+++ Provided entries

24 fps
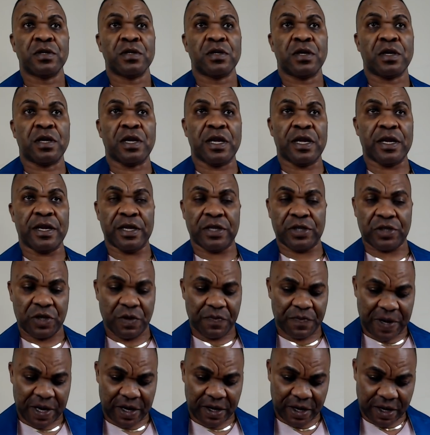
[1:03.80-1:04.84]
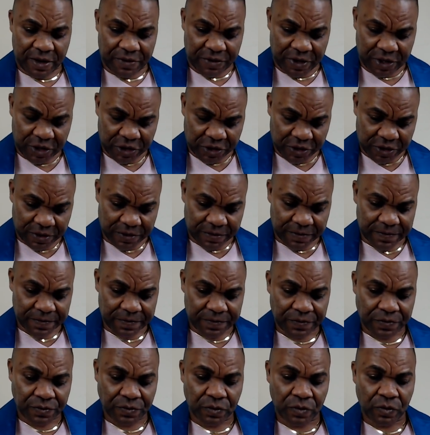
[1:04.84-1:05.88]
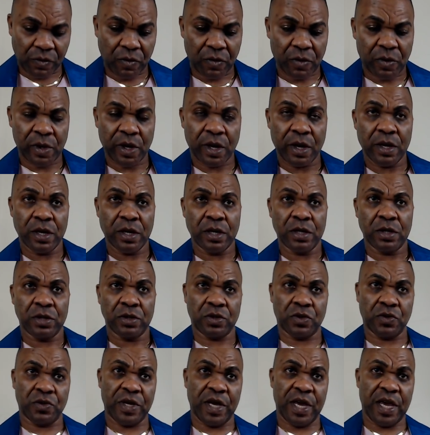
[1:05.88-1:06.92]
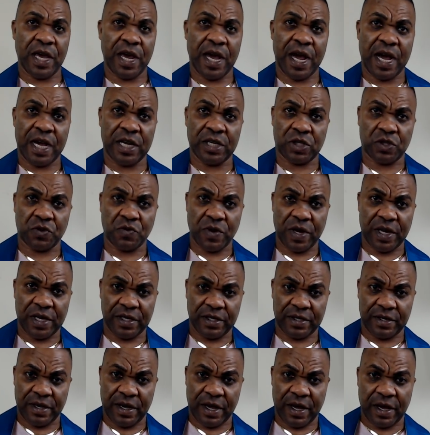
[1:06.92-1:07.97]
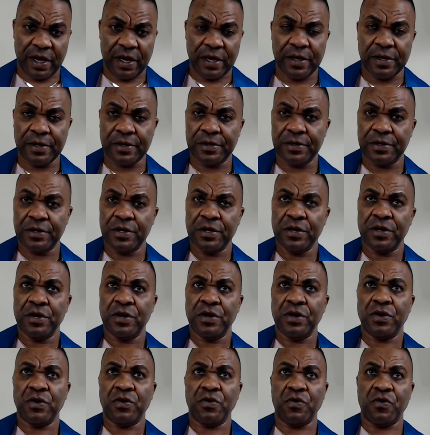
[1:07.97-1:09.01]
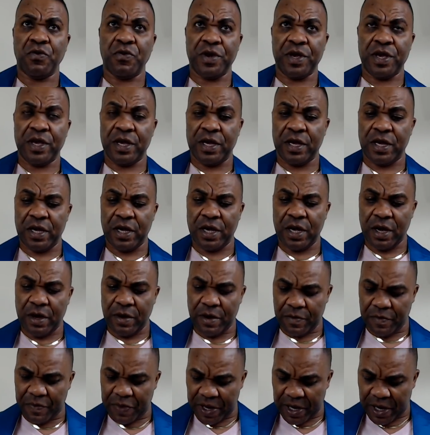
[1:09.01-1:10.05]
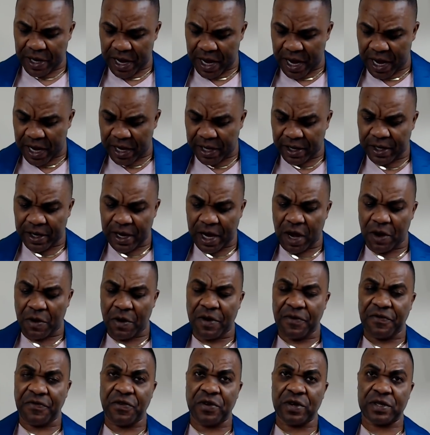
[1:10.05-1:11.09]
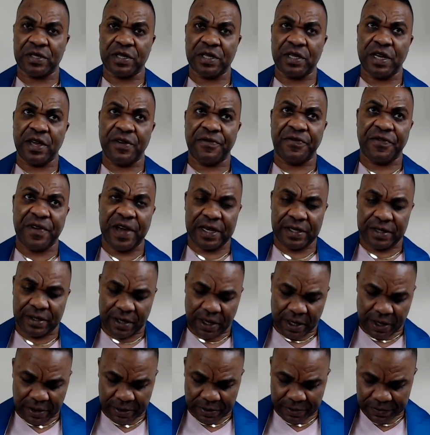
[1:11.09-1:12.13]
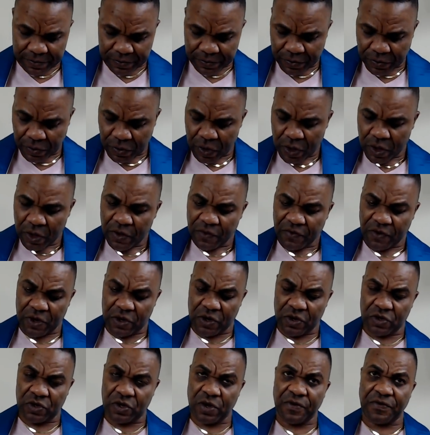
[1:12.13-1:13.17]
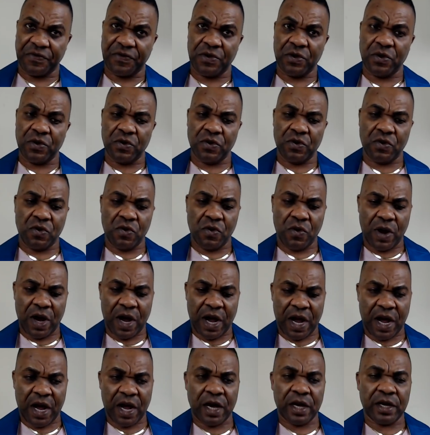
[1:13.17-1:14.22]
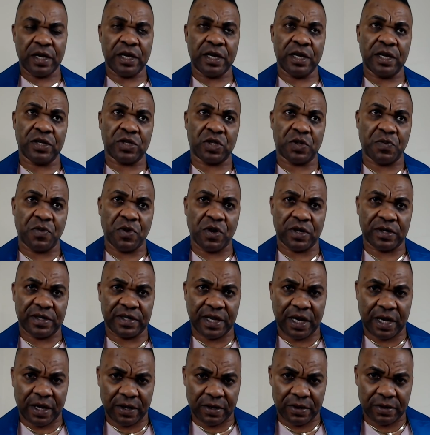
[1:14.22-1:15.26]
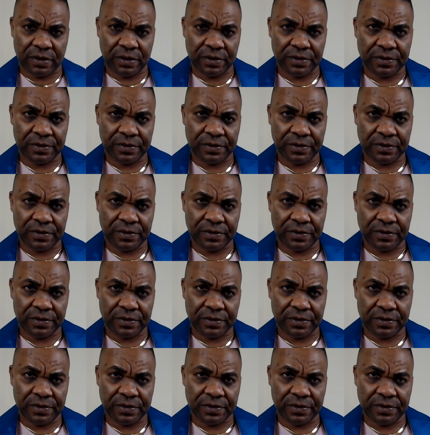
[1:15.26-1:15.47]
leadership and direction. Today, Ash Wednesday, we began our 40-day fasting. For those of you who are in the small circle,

++++++

Omit the pictures, then set down all the remaining data exactly as given.

24 fps
[1:03.80-1:04.84]
[1:04.84-1:05.88]
[1:05.88-1:06.92]
[1:06.92-1:07.97]
[1:07.97-1:09.01]
[1:09.01-1:10.05]
[1:10.05-1:11.09]
[1:11.09-1:12.13]
[1:12.13-1:13.17]
[1:13.17-1:14.22]
[1:14.22-1:15.26]
[1:15.26-1:15.47]
leadership and direction. Today, Ash Wednesday, we began our 40-day fasting. For those of you who are in the small circle,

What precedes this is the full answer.